I want to incorporate Label Encoding through the scikit learn pipeline. Unfortunately, LabelEncoder() is broken with the pipeline API so that's not an option right now. I tried creating my own class which calls .map() to map categories to labels:
from sklearn.base import TransformerMixin
from sklearn.base import BaseEstimator
class RatingEncoder(BaseEstimator, TransformerMixin):
"""Takes in dataframe, converts all categorical Ratings columns into numerical Ratings columns
via label-encoding"""
def __init__(self):
pass
def fit(self, df, y=None):
return self
def transform(self, df, y=None):
""""Transform all of the categorical ratings columns into numerical ratings columns"""

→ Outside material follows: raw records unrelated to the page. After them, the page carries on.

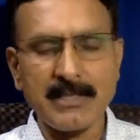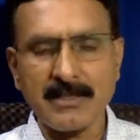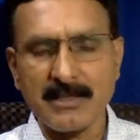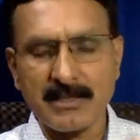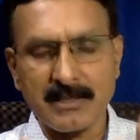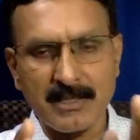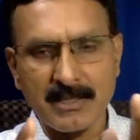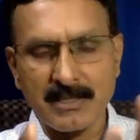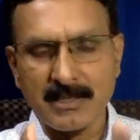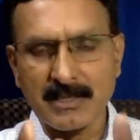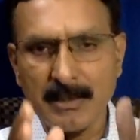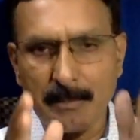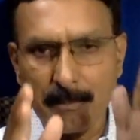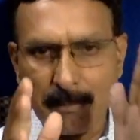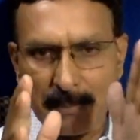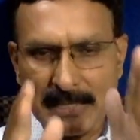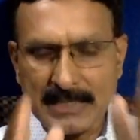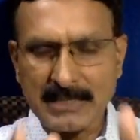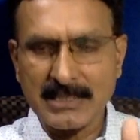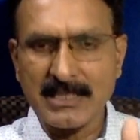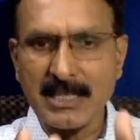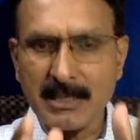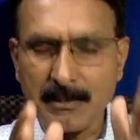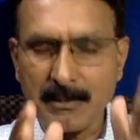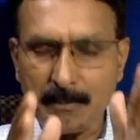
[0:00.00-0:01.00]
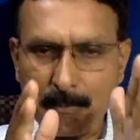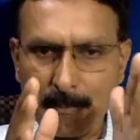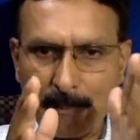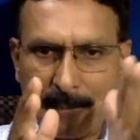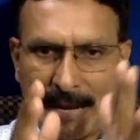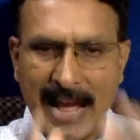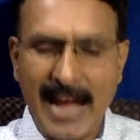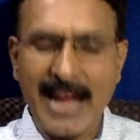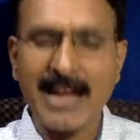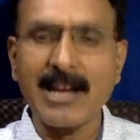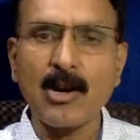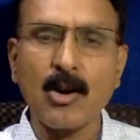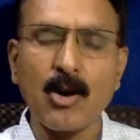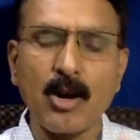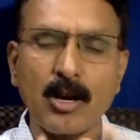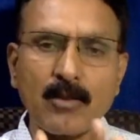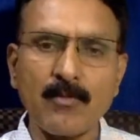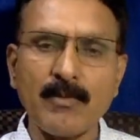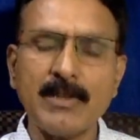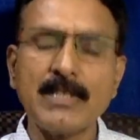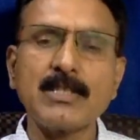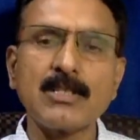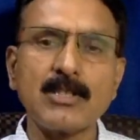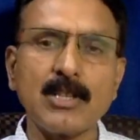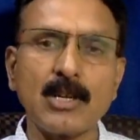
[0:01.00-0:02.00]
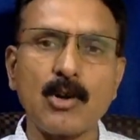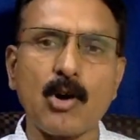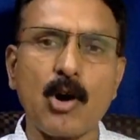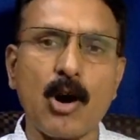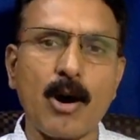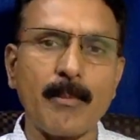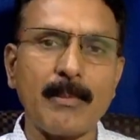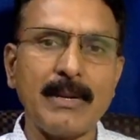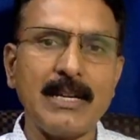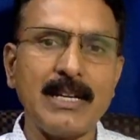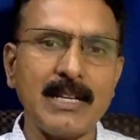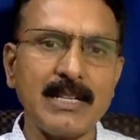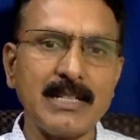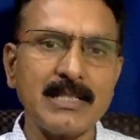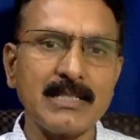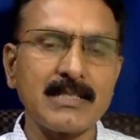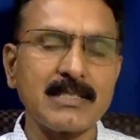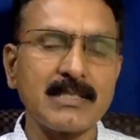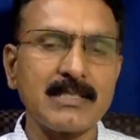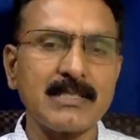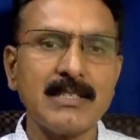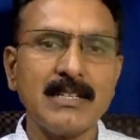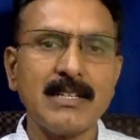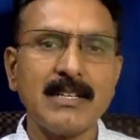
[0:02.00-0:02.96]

This is the basic plank on which the government is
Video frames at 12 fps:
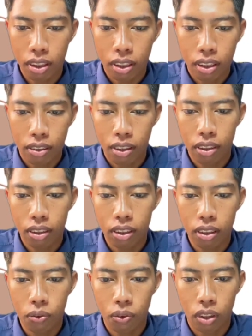
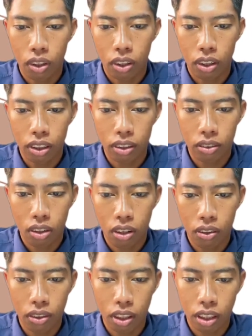Strategy for
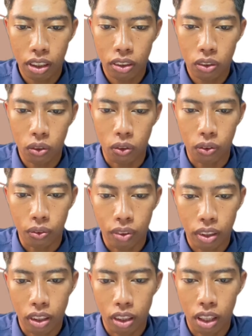resolve issue,
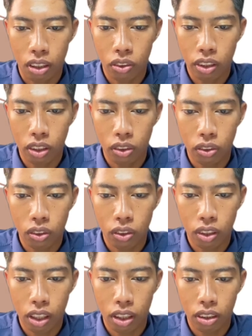agriculture
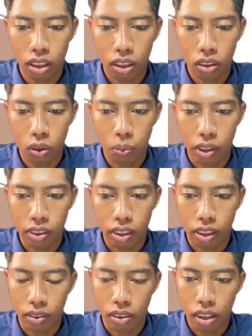and
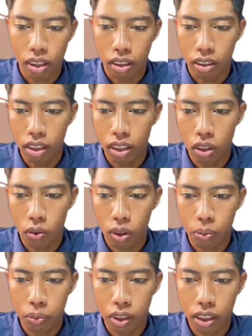agro-basic. The
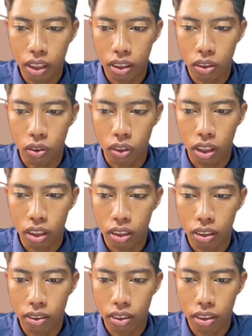government need to
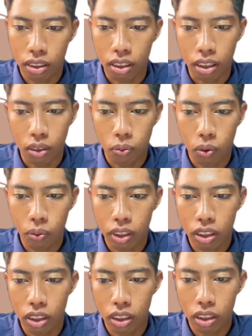analyze the
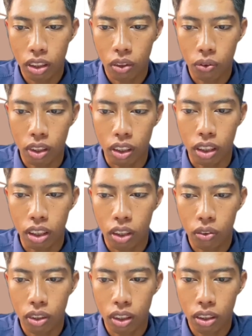information of the
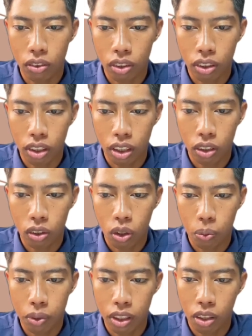country's
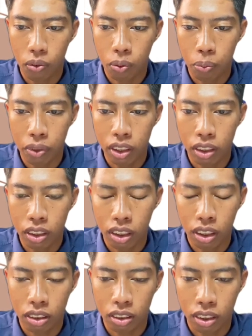socio-economic development
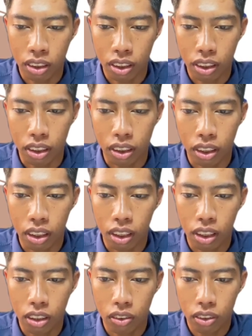strategy
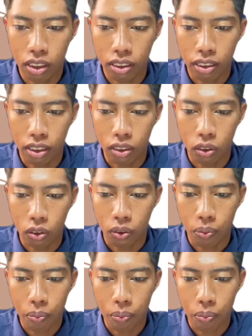industry sector.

for feature in df.columns:
df[feature] = df[feature].map({
"Po" : 1,
"Fa" : 2,
"TA" : 3,
"Gd" : 4,
"Ex" : 5,
})
return df
Then, I set up the following pipeline:
def select_numeric_features(df):
return df.select_dtypes(include=np.number).columns
def select_categorical_features(df):
return df.select_dtypes(exclude=np.number).columns
def select_rated_features(df):
rated_features = []
for column in df:
# This criteria determines if a column is a 'rated column'
if any(df[column] == 'TA'):
rated_features.append(column)
return rated_features
pipeline = make_column_transformer(
(RatingsTransformer(), select_rated_features),
(SimpleImputer(strategy='constant', fill_value='None'), select_categorical_features),
(SimpleImputer(strategy='constant', fill_value=0), select_numeric_features),
remainder='passthrough'
)
The problem with this is that after the RatingsTransformer() step, the categorical 'ratings' columns are supposed to become numerical columns. However, this change doesn't show up in the column selection part of the column transformer, so select_numerical_features
and select_categorical_features
will choose the incorrect 'ratings' columns as if they had no been mapped from categories to values. Basically, the column transformer isn't using columns that were updated in the middle of the pipeline. Any workaround for this? Or, is there a simpler solution to LabelEncoding using the pipeline API?
LabelEncoder
is to encode labels and therefore the y
(or target). If you want to encode data (i.e. X
) you can use a OneHotEncoder
or an OrdinalEncoder
which can be easily integrated within a Pipeline
from scikit-learn.
In your case it seems that you want to ordinal encode your data.
from sklearn.pipeline import make_pipeline
from sklearn.impute import SimpleImputer
from sklearn.preprocessing import OrdinalEncoder
preprocessor = make_pipeline(
SimpleImputer(strategy="constant", fill_value="missing"),
OrdinalEncoder()
)
preprocessor.fit_transform(X_train)
A more complete example can be found here: https://scikit-learn.org/stable/auto_examples/compose/plot_column_transformer_mixed_types.html#sphx-glr-auto-examples-compose-plot-column-transformer-mixed-types-py
You could imagine to use an OrdinalEncoder
instead of the the OneHotEncoder
if the classifier would not be a linear model (e.g. RandomForestClassifier
).